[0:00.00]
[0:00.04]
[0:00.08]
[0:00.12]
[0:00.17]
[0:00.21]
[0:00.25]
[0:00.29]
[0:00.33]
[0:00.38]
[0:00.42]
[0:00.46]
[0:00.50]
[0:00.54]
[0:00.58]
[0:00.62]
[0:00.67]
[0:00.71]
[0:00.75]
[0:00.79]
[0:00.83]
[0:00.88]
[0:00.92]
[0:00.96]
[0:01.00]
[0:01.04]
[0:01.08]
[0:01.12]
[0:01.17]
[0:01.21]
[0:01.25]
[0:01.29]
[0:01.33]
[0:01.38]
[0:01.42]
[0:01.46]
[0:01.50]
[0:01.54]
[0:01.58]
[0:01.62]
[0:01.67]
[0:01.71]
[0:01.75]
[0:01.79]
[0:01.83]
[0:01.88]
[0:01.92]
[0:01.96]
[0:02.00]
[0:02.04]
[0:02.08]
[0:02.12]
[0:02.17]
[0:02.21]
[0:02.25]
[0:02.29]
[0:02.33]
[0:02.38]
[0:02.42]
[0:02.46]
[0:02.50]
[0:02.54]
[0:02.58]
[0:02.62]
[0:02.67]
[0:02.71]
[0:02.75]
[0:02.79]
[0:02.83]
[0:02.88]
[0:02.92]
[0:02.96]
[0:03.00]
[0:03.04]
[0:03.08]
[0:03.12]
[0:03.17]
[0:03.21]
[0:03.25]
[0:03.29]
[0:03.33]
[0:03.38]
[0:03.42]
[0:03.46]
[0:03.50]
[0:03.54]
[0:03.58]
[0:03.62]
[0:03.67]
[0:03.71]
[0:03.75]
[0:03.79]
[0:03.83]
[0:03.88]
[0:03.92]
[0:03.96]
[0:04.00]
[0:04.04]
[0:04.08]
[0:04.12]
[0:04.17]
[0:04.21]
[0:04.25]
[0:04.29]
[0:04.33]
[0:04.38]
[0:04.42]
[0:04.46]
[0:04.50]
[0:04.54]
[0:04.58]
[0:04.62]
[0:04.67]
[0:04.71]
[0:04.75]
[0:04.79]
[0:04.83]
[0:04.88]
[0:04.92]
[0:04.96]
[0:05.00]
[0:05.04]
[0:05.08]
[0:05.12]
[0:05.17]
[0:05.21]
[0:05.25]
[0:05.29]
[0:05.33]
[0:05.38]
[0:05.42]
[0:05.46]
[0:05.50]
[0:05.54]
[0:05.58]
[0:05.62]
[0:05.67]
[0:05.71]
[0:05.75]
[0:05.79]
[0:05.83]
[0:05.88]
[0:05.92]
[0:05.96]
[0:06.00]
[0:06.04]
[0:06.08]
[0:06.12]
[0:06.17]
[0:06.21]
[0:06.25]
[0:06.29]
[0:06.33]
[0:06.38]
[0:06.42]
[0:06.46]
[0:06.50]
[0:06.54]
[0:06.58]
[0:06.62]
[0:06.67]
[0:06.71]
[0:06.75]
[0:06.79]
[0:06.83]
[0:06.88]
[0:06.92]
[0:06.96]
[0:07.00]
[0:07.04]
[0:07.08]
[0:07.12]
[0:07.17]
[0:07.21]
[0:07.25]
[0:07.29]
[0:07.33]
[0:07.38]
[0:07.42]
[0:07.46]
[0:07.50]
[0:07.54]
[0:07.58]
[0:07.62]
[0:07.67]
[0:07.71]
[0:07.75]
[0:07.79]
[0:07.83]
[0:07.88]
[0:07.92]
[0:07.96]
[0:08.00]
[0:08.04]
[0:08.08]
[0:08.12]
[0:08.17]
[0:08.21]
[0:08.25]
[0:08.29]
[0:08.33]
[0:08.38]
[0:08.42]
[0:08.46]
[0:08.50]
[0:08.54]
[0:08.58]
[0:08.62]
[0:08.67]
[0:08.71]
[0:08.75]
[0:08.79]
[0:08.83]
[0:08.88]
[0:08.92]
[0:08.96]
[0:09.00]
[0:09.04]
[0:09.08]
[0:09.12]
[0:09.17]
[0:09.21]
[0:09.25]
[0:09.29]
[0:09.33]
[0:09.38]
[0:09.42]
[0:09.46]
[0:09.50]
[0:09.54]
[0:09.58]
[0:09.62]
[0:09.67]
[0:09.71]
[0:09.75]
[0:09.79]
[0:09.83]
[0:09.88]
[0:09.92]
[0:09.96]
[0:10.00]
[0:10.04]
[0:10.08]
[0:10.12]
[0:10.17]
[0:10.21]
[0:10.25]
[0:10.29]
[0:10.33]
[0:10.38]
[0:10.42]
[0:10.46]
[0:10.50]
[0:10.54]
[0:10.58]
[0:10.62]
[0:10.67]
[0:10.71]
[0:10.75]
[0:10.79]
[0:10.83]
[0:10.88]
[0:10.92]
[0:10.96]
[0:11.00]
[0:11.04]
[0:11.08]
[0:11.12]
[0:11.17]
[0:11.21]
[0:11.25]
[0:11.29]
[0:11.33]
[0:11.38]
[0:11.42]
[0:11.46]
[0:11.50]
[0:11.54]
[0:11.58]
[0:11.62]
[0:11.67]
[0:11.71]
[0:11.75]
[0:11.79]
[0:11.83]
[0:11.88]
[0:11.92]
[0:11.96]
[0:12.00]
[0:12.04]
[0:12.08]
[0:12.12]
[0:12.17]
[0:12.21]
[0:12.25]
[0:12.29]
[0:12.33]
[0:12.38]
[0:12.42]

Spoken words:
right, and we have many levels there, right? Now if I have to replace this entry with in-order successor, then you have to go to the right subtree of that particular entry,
* * * * * * * * *
Reproduce the whole listing without changing anything.

[0:00.00]
[0:00.04]
[0:00.08]
[0:00.12]
[0:00.17]
[0:00.21]
[0:00.25]
[0:00.29]
[0:00.33]
[0:00.38]
[0:00.42]
[0:00.46]
[0:00.50]
[0:00.54]
[0:00.58]
[0:00.62]
[0:00.67]
[0:00.71]
[0:00.75]
[0:00.79]
[0:00.83]
[0:00.88]
[0:00.92]
[0:00.96]
[0:01.00]
[0:01.04]
[0:01.08]
[0:01.12]
[0:01.17]
[0:01.21]
[0:01.25]
[0:01.29]
[0:01.33]
[0:01.38]
[0:01.42]
[0:01.46]
[0:01.50]
[0:01.54]
[0:01.58]
[0:01.62]
[0:01.67]
[0:01.71]
[0:01.75]
[0:01.79]
[0:01.83]
[0:01.88]
[0:01.92]
[0:01.96]
[0:02.00]
[0:02.04]
[0:02.08]
[0:02.12]
[0:02.17]
[0:02.21]
[0:02.25]
[0:02.29]
[0:02.33]
[0:02.38]
[0:02.42]
[0:02.46]
[0:02.50]
[0:02.54]
[0:02.58]
[0:02.62]
[0:02.67]
[0:02.71]
[0:02.75]
[0:02.79]
[0:02.83]
[0:02.88]
[0:02.92]
[0:02.96]
[0:03.00]
[0:03.04]
[0:03.08]
[0:03.12]
[0:03.17]
[0:03.21]
[0:03.25]
[0:03.29]
[0:03.33]
[0:03.38]
[0:03.42]
[0:03.46]
[0:03.50]
[0:03.54]
[0:03.58]
[0:03.62]
[0:03.67]
[0:03.71]
[0:03.75]
[0:03.79]
[0:03.83]
[0:03.88]
[0:03.92]
[0:03.96]
[0:04.00]
[0:04.04]
[0:04.08]
[0:04.12]
[0:04.17]
[0:04.21]
[0:04.25]
[0:04.29]
[0:04.33]
[0:04.38]
[0:04.42]
[0:04.46]
[0:04.50]
[0:04.54]
[0:04.58]
[0:04.62]
[0:04.67]
[0:04.71]
[0:04.75]
[0:04.79]
[0:04.83]
[0:04.88]
[0:04.92]
[0:04.96]
[0:05.00]
[0:05.04]
[0:05.08]
[0:05.12]
[0:05.17]
[0:05.21]
[0:05.25]
[0:05.29]
[0:05.33]
[0:05.38]
[0:05.42]
[0:05.46]
[0:05.50]
[0:05.54]
[0:05.58]
[0:05.62]
[0:05.67]
[0:05.71]
[0:05.75]
[0:05.79]
[0:05.83]
[0:05.88]
[0:05.92]
[0:05.96]
[0:06.00]
[0:06.04]
[0:06.08]
[0:06.12]
[0:06.17]
[0:06.21]
[0:06.25]
[0:06.29]
[0:06.33]
[0:06.38]
[0:06.42]
[0:06.46]
[0:06.50]
[0:06.54]
[0:06.58]
[0:06.62]
[0:06.67]
[0:06.71]
[0:06.75]
[0:06.79]
[0:06.83]
[0:06.88]
[0:06.92]
[0:06.96]
[0:07.00]
[0:07.04]
[0:07.08]
[0:07.12]
[0:07.17]
[0:07.21]
[0:07.25]
[0:07.29]
[0:07.33]
[0:07.38]
[0:07.42]
[0:07.46]
[0:07.50]
[0:07.54]
[0:07.58]
[0:07.62]
[0:07.67]
[0:07.71]
[0:07.75]
[0:07.79]
[0:07.83]
[0:07.88]
[0:07.92]
[0:07.96]
[0:08.00]
[0:08.04]
[0:08.08]
[0:08.12]
[0:08.17]
[0:08.21]
[0:08.25]
[0:08.29]
[0:08.33]
[0:08.38]
[0:08.42]
[0:08.46]
[0:08.50]
[0:08.54]
[0:08.58]
[0:08.62]
[0:08.67]
[0:08.71]
[0:08.75]
[0:08.79]
[0:08.83]
[0:08.88]
[0:08.92]
[0:08.96]
[0:09.00]
[0:09.04]
[0:09.08]
[0:09.12]
[0:09.17]
[0:09.21]
[0:09.25]
[0:09.29]
[0:09.33]
[0:09.38]
[0:09.42]
[0:09.46]
[0:09.50]
[0:09.54]
[0:09.58]
[0:09.62]
[0:09.67]
[0:09.71]
[0:09.75]
[0:09.79]
[0:09.83]
[0:09.88]
[0:09.92]
[0:09.96]
[0:10.00]
[0:10.04]
[0:10.08]
[0:10.12]
[0:10.17]
[0:10.21]
[0:10.25]
[0:10.29]
[0:10.33]
[0:10.38]
[0:10.42]
[0:10.46]
[0:10.50]
[0:10.54]
[0:10.58]
[0:10.62]
[0:10.67]
[0:10.71]
[0:10.75]
[0:10.79]
[0:10.83]
[0:10.88]
[0:10.92]
[0:10.96]
[0:11.00]
[0:11.04]
[0:11.08]
[0:11.12]
[0:11.17]
[0:11.21]
[0:11.25]
[0:11.29]
[0:11.33]
[0:11.38]
[0:11.42]
[0:11.46]
[0:11.50]
[0:11.54]
[0:11.58]
[0:11.62]
[0:11.67]
[0:11.71]
[0:11.75]
[0:11.79]
[0:11.83]
[0:11.88]
[0:11.92]
[0:11.96]
[0:12.00]
[0:12.04]
[0:12.08]
[0:12.12]
[0:12.17]
[0:12.21]
[0:12.25]
[0:12.29]
[0:12.33]
[0:12.38]
[0:12.42]

Spoken words:
right, and we have many levels there, right? Now if I have to replace this entry with in-order successor, then you have to go to the right subtree of that particular entry,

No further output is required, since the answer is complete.